--- RECORDS SUPPLIED ---
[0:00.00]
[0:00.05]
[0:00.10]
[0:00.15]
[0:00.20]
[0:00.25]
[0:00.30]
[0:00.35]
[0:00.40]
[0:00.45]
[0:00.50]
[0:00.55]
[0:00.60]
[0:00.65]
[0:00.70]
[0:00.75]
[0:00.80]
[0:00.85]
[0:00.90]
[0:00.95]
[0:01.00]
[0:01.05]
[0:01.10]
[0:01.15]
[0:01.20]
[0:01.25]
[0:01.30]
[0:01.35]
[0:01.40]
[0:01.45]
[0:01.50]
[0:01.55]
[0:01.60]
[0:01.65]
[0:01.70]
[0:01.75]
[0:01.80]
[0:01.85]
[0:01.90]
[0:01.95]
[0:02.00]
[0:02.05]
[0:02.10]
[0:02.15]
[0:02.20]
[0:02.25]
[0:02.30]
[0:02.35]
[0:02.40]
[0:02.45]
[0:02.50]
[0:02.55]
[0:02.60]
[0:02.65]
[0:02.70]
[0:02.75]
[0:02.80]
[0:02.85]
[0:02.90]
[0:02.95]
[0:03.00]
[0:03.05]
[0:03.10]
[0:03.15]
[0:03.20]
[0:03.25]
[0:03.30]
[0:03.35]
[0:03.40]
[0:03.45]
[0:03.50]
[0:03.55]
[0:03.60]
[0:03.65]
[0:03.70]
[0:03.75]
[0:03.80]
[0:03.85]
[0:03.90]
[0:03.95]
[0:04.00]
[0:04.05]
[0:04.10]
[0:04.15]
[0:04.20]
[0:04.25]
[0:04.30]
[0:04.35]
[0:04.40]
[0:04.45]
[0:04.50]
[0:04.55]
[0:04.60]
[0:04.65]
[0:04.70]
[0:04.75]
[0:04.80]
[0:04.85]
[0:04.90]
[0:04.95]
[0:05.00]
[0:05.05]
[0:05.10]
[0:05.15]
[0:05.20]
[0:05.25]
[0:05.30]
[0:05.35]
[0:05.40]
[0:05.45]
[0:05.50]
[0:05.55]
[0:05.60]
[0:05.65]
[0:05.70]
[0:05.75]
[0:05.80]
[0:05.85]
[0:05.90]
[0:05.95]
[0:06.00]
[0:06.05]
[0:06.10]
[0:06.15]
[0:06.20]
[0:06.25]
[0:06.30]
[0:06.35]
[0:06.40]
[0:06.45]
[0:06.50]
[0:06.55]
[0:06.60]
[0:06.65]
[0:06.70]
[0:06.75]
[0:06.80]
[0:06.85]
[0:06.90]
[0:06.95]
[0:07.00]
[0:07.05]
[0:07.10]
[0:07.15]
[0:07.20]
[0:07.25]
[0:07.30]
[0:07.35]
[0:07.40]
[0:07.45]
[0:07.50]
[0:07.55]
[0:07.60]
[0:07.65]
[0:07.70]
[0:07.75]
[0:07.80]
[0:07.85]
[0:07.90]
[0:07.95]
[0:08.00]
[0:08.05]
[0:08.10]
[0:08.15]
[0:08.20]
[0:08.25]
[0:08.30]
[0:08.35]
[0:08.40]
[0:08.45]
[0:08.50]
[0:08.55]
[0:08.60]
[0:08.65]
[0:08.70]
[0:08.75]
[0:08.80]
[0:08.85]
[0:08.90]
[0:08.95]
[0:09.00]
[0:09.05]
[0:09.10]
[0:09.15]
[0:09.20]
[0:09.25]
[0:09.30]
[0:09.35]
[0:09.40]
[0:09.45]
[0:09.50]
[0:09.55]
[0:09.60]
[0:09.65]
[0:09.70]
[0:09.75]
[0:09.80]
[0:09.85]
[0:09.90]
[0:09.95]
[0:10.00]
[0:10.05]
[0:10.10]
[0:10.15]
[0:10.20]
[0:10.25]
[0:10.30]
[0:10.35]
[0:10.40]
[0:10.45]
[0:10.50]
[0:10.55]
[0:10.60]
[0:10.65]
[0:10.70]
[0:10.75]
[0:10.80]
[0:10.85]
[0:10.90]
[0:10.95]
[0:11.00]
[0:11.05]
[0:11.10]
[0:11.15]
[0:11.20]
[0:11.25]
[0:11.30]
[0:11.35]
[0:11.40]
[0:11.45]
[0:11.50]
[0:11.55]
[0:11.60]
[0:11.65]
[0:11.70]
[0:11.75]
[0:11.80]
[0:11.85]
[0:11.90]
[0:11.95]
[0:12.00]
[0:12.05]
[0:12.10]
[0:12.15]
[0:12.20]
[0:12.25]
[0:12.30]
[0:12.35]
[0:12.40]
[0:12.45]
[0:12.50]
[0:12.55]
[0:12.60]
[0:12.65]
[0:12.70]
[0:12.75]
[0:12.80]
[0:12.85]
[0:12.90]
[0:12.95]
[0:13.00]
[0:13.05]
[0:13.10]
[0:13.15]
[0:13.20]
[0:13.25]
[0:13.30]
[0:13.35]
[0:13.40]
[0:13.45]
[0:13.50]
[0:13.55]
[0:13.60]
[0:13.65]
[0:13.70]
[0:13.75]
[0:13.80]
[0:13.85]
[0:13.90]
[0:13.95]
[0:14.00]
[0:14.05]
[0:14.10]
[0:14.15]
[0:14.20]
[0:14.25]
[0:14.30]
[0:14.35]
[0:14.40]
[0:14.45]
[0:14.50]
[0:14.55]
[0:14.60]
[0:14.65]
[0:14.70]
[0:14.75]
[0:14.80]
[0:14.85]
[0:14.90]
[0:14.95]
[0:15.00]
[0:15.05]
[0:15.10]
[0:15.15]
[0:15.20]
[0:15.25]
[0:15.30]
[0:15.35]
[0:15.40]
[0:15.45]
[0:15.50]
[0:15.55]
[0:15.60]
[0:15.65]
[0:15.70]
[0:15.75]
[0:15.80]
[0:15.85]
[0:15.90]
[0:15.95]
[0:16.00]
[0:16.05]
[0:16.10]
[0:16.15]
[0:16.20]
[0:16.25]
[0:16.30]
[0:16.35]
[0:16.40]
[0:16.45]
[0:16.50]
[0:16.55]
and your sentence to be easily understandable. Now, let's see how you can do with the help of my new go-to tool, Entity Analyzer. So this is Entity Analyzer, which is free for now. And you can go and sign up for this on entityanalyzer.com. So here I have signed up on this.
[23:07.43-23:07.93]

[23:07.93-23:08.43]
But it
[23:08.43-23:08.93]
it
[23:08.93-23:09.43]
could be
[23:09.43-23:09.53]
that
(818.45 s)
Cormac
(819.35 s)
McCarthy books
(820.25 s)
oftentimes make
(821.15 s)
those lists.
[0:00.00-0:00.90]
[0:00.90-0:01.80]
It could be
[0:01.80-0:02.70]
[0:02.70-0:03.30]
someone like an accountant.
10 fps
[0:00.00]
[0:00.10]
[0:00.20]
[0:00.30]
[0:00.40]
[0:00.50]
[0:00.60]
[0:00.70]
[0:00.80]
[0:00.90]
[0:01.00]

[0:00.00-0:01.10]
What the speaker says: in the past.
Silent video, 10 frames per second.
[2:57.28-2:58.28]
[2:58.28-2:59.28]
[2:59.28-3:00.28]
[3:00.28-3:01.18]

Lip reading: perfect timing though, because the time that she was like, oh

--- WHAT THIS TASK INVOLVES ---
All of the lines above should be returned exactly as written.

--- TASK SOLUTION ---
[0:00.00]
[0:00.05]
[0:00.10]
[0:00.15]
[0:00.20]
[0:00.25]
[0:00.30]
[0:00.35]
[0:00.40]
[0:00.45]
[0:00.50]
[0:00.55]
[0:00.60]
[0:00.65]
[0:00.70]
[0:00.75]
[0:00.80]
[0:00.85]
[0:00.90]
[0:00.95]
[0:01.00]
[0:01.05]
[0:01.10]
[0:01.15]
[0:01.20]
[0:01.25]
[0:01.30]
[0:01.35]
[0:01.40]
[0:01.45]
[0:01.50]
[0:01.55]
[0:01.60]
[0:01.65]
[0:01.70]
[0:01.75]
[0:01.80]
[0:01.85]
[0:01.90]
[0:01.95]
[0:02.00]
[0:02.05]
[0:02.10]
[0:02.15]
[0:02.20]
[0:02.25]
[0:02.30]
[0:02.35]
[0:02.40]
[0:02.45]
[0:02.50]
[0:02.55]
[0:02.60]
[0:02.65]
[0:02.70]
[0:02.75]
[0:02.80]
[0:02.85]
[0:02.90]
[0:02.95]
[0:03.00]
[0:03.05]
[0:03.10]
[0:03.15]
[0:03.20]
[0:03.25]
[0:03.30]
[0:03.35]
[0:03.40]
[0:03.45]
[0:03.50]
[0:03.55]
[0:03.60]
[0:03.65]
[0:03.70]
[0:03.75]
[0:03.80]
[0:03.85]
[0:03.90]
[0:03.95]
[0:04.00]
[0:04.05]
[0:04.10]
[0:04.15]
[0:04.20]
[0:04.25]
[0:04.30]
[0:04.35]
[0:04.40]
[0:04.45]
[0:04.50]
[0:04.55]
[0:04.60]
[0:04.65]
[0:04.70]
[0:04.75]
[0:04.80]
[0:04.85]
[0:04.90]
[0:04.95]
[0:05.00]
[0:05.05]
[0:05.10]
[0:05.15]
[0:05.20]
[0:05.25]
[0:05.30]
[0:05.35]
[0:05.40]
[0:05.45]
[0:05.50]
[0:05.55]
[0:05.60]
[0:05.65]
[0:05.70]
[0:05.75]
[0:05.80]
[0:05.85]
[0:05.90]
[0:05.95]
[0:06.00]
[0:06.05]
[0:06.10]
[0:06.15]
[0:06.20]
[0:06.25]
[0:06.30]
[0:06.35]
[0:06.40]
[0:06.45]
[0:06.50]
[0:06.55]
[0:06.60]
[0:06.65]
[0:06.70]
[0:06.75]
[0:06.80]
[0:06.85]
[0:06.90]
[0:06.95]
[0:07.00]
[0:07.05]
[0:07.10]
[0:07.15]
[0:07.20]
[0:07.25]
[0:07.30]
[0:07.35]
[0:07.40]
[0:07.45]
[0:07.50]
[0:07.55]
[0:07.60]
[0:07.65]
[0:07.70]
[0:07.75]
[0:07.80]
[0:07.85]
[0:07.90]
[0:07.95]
[0:08.00]
[0:08.05]
[0:08.10]
[0:08.15]
[0:08.20]
[0:08.25]
[0:08.30]
[0:08.35]
[0:08.40]
[0:08.45]
[0:08.50]
[0:08.55]
[0:08.60]
[0:08.65]
[0:08.70]
[0:08.75]
[0:08.80]
[0:08.85]
[0:08.90]
[0:08.95]
[0:09.00]
[0:09.05]
[0:09.10]
[0:09.15]
[0:09.20]
[0:09.25]
[0:09.30]
[0:09.35]
[0:09.40]
[0:09.45]
[0:09.50]
[0:09.55]
[0:09.60]
[0:09.65]
[0:09.70]
[0:09.75]
[0:09.80]
[0:09.85]
[0:09.90]
[0:09.95]
[0:10.00]
[0:10.05]
[0:10.10]
[0:10.15]
[0:10.20]
[0:10.25]
[0:10.30]
[0:10.35]
[0:10.40]
[0:10.45]
[0:10.50]
[0:10.55]
[0:10.60]
[0:10.65]
[0:10.70]
[0:10.75]
[0:10.80]
[0:10.85]
[0:10.90]
[0:10.95]
[0:11.00]
[0:11.05]
[0:11.10]
[0:11.15]
[0:11.20]
[0:11.25]
[0:11.30]
[0:11.35]
[0:11.40]
[0:11.45]
[0:11.50]
[0:11.55]
[0:11.60]
[0:11.65]
[0:11.70]
[0:11.75]
[0:11.80]
[0:11.85]
[0:11.90]
[0:11.95]
[0:12.00]
[0:12.05]
[0:12.10]
[0:12.15]
[0:12.20]
[0:12.25]
[0:12.30]
[0:12.35]
[0:12.40]
[0:12.45]
[0:12.50]
[0:12.55]
[0:12.60]
[0:12.65]
[0:12.70]
[0:12.75]
[0:12.80]
[0:12.85]
[0:12.90]
[0:12.95]
[0:13.00]
[0:13.05]
[0:13.10]
[0:13.15]
[0:13.20]
[0:13.25]
[0:13.30]
[0:13.35]
[0:13.40]
[0:13.45]
[0:13.50]
[0:13.55]
[0:13.60]
[0:13.65]
[0:13.70]
[0:13.75]
[0:13.80]
[0:13.85]
[0:13.90]
[0:13.95]
[0:14.00]
[0:14.05]
[0:14.10]
[0:14.15]
[0:14.20]
[0:14.25]
[0:14.30]
[0:14.35]
[0:14.40]
[0:14.45]
[0:14.50]
[0:14.55]
[0:14.60]
[0:14.65]
[0:14.70]
[0:14.75]
[0:14.80]
[0:14.85]
[0:14.90]
[0:14.95]
[0:15.00]
[0:15.05]
[0:15.10]
[0:15.15]
[0:15.20]
[0:15.25]
[0:15.30]
[0:15.35]
[0:15.40]
[0:15.45]
[0:15.50]
[0:15.55]
[0:15.60]
[0:15.65]
[0:15.70]
[0:15.75]
[0:15.80]
[0:15.85]
[0:15.90]
[0:15.95]
[0:16.00]
[0:16.05]
[0:16.10]
[0:16.15]
[0:16.20]
[0:16.25]
[0:16.30]
[0:16.35]
[0:16.40]
[0:16.45]
[0:16.50]
[0:16.55]
and your sentence to be easily understandable. Now, let's see how you can do with the help of my new go-to tool, Entity Analyzer. So this is Entity Analyzer, which is free for now. And you can go and sign up for this on entityanalyzer.com. So here I have signed up on this.
[23:07.43-23:07.93]

[23:07.93-23:08.43]
But it
[23:08.43-23:08.93]
it
[23:08.93-23:09.43]
could be
[23:09.43-23:09.53]
that
(818.45 s)
Cormac
(819.35 s)
McCarthy books
(820.25 s)
oftentimes make
(821.15 s)
those lists.
[0:00.00-0:00.90]
[0:00.90-0:01.80]
It could be
[0:01.80-0:02.70]
[0:02.70-0:03.30]
someone like an accountant.
10 fps
[0:00.00]
[0:00.10]
[0:00.20]
[0:00.30]
[0:00.40]
[0:00.50]
[0:00.60]
[0:00.70]
[0:00.80]
[0:00.90]
[0:01.00]

[0:00.00-0:01.10]
What the speaker says: in the past.
Silent video, 10 frames per second.
[2:57.28-2:58.28]
[2:58.28-2:59.28]
[2:59.28-3:00.28]
[3:00.28-3:01.18]

Lip reading: perfect timing though, because the time that she was like, oh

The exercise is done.